Mentre prosegue da mesi lo scontro tra Formigoni, Penati e Moratti per accaparrarsi fette di potere e finanziamenti da gestire per Expo 2015, sono partite le prime indagini della Magistratura sul rapporto tra ‘Ndrangheta e politica legate all’esposizione universale, che hanno coinvolto per ora un consigliere comunale milanese di Forza Italia. Anche Rho sarà investita nei prossimi mesi da ingenti finanziamenti per opere pubbliche e da una frenesia edificatoria per sfruttare l’aumento di valore delle aree, con la conseguenza di un vero e proprio boom di cantieri edili, in cui, come è noto si infiltra la ‘Ndrangheta.

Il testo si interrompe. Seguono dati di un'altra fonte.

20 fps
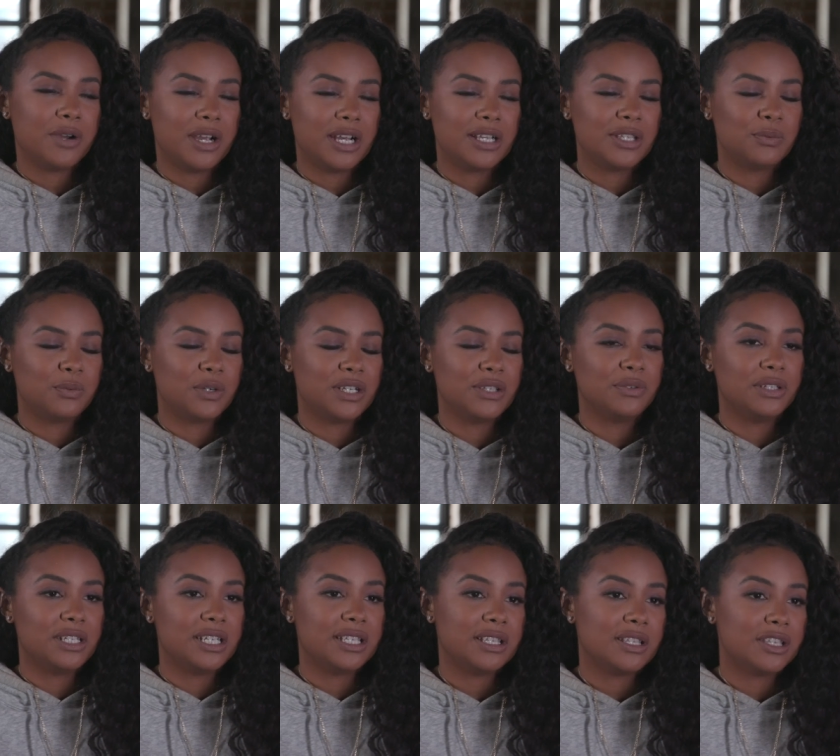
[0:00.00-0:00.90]
press was
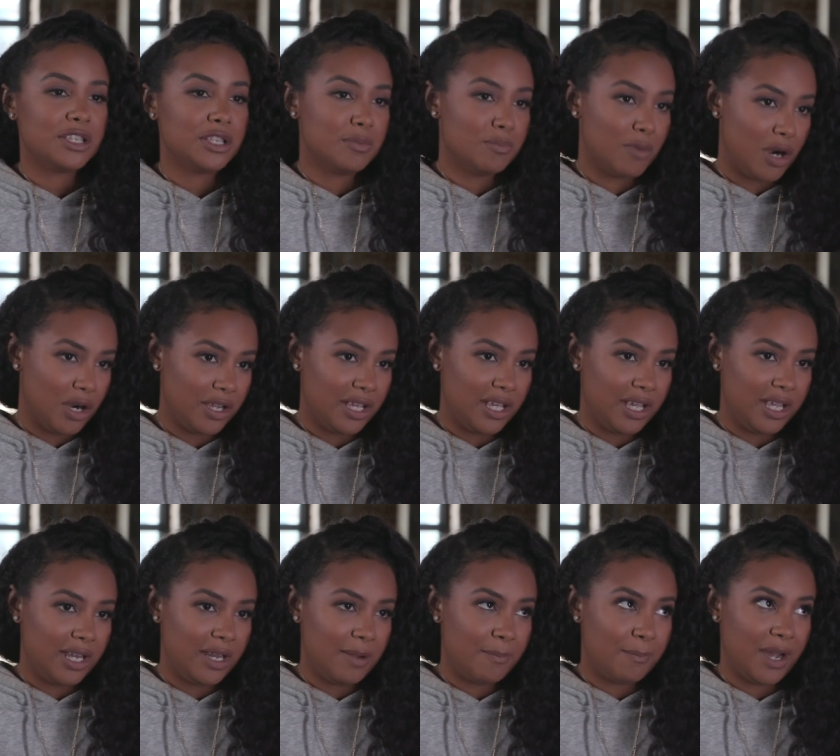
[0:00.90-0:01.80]
released into the
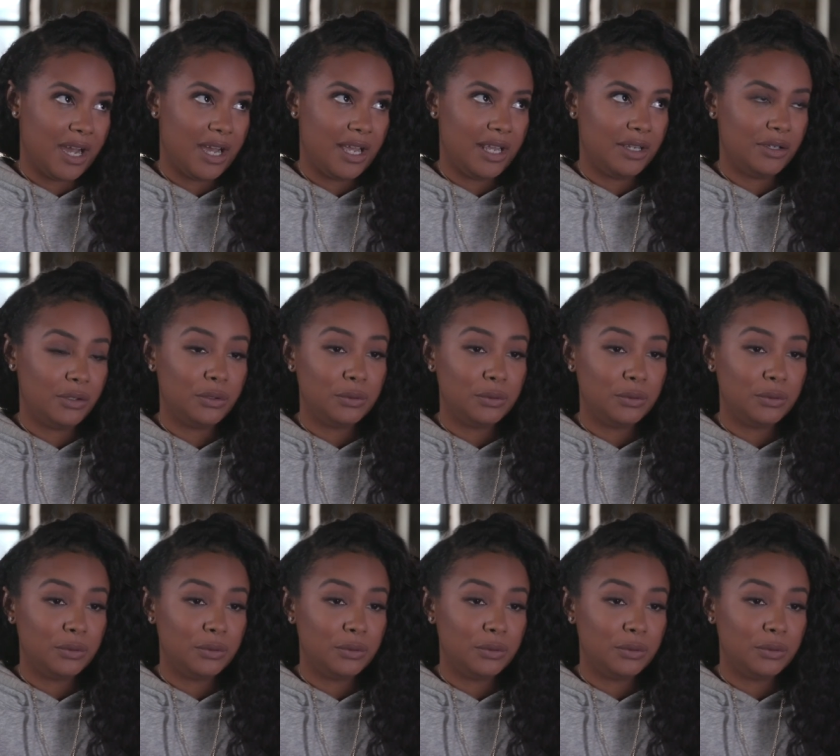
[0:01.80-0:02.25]
market by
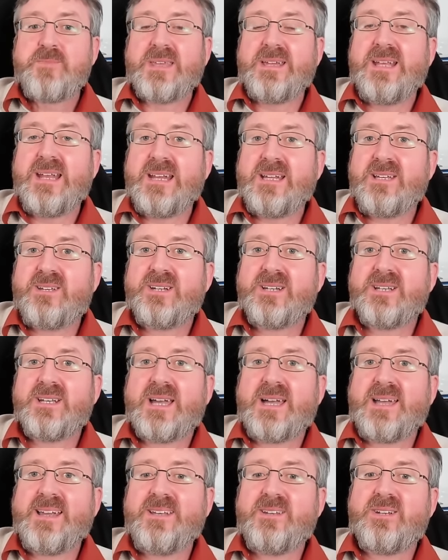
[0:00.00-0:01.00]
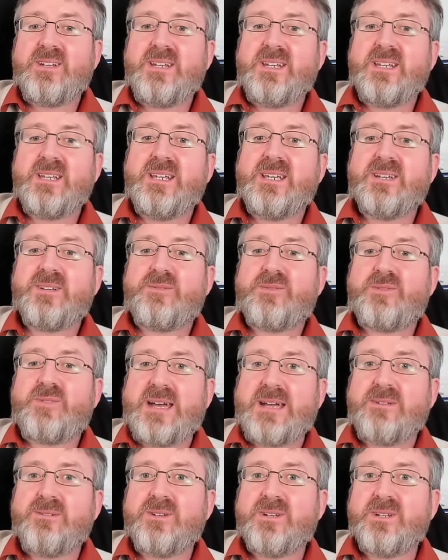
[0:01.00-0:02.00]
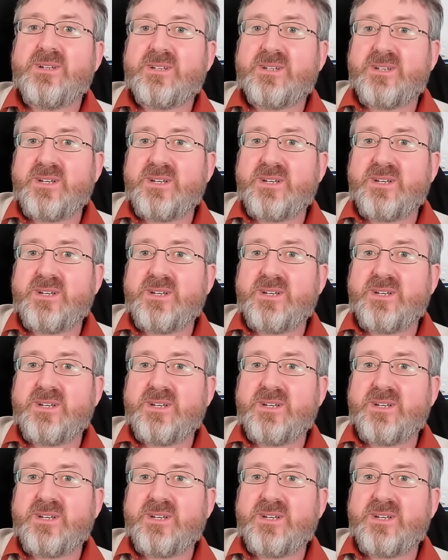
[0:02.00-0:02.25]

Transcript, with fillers: In 1890, he had founded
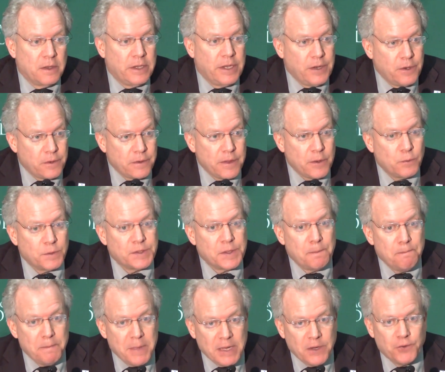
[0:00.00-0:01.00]
Here there was a
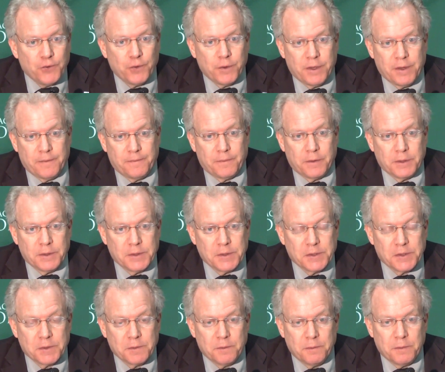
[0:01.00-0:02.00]
major
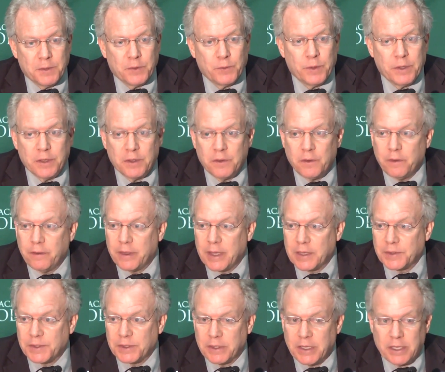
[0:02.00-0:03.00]
difference between the
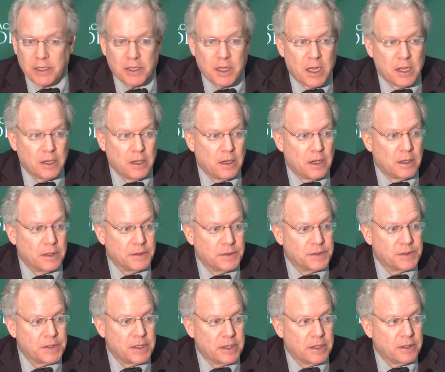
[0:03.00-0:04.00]
2008
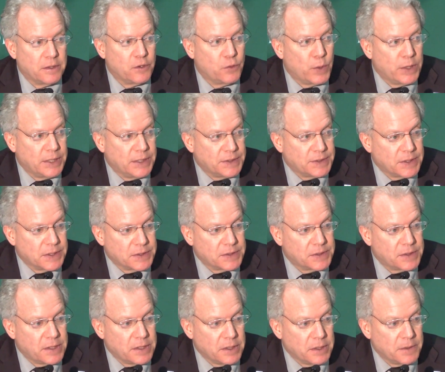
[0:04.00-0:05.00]
guidelines and
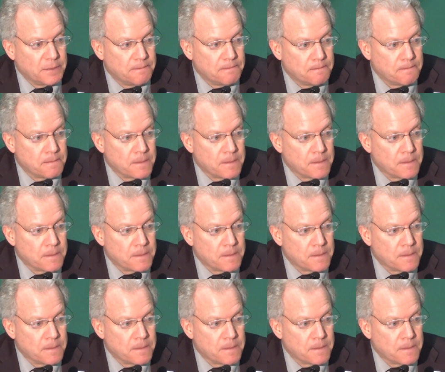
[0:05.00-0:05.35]
2016.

Ma la Polizia Locale, avrà altro da fare che occuparsi, secondo le proprie competenze, della regolarità dei cantieri sul territorio, perché sarà impegnata a dare multe ai poveri che chiedono l’elemosina, alle prostitute e ai loro clienti. E nella città vetrina le prostitute, i poveri e i migranti costretti a lavorare in nero, non saranno esposti, ma continueranno ad esistere, invisibili, nella marginalità sociale. Invece la ‘Ndrangheta non è un problema di sicurezza, perché agisce senza farsi vedere (finché non ammazza), mentre la filosofia della città vetrina di Fiera ed Expo 2015 è una moralistica facciata esterna sotto cui si nasconde una realtà fatta di sfruttamento del lavoro nero, di uso e abuso del territorio, di violento scontro tra “bande” di potere. Invece di assurde ordinanze vorremmo vedere un intervento della Polizia Locale nei cantieri e l’istituzione di una commissione antimafia anche nella città di Rho.